## AIM OF THE TASK
Your output must reproduce all the records below precisely and contain no pictures.

—————

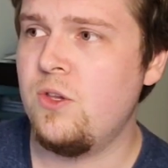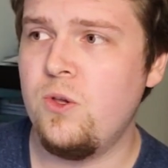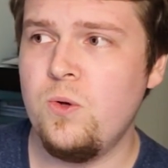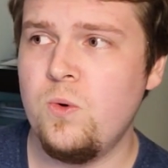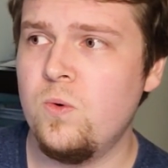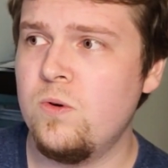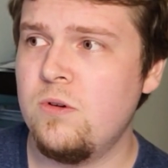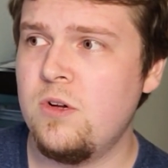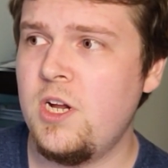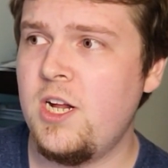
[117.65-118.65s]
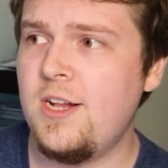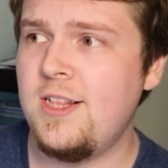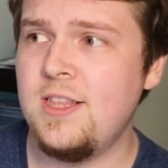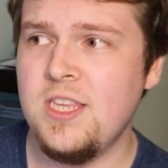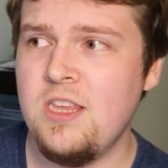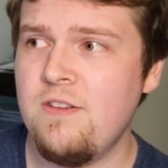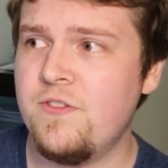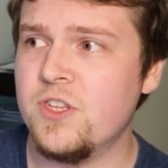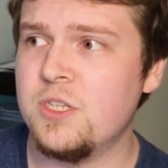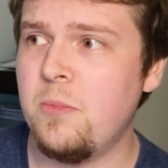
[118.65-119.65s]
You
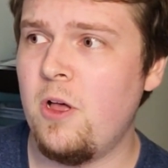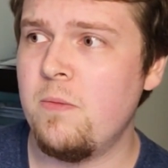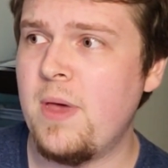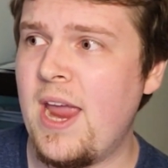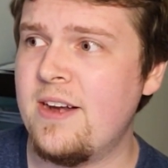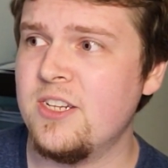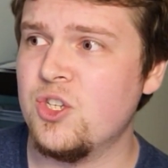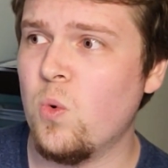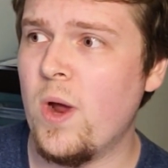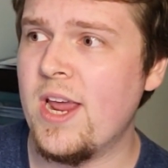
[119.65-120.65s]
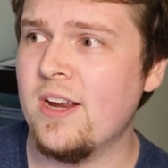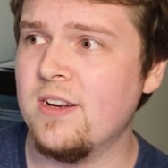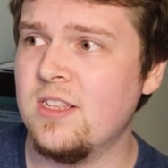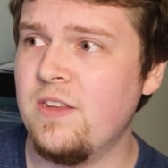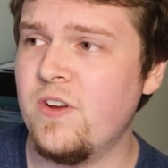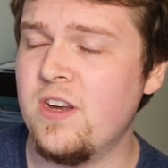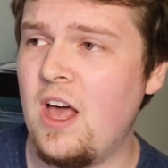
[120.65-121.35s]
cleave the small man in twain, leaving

—————

## EXERCISE RESULT
[117.65-118.65s]
[118.65-119.65s]
You
[119.65-120.65s]
[120.65-121.35s]
cleave the small man in twain, leaving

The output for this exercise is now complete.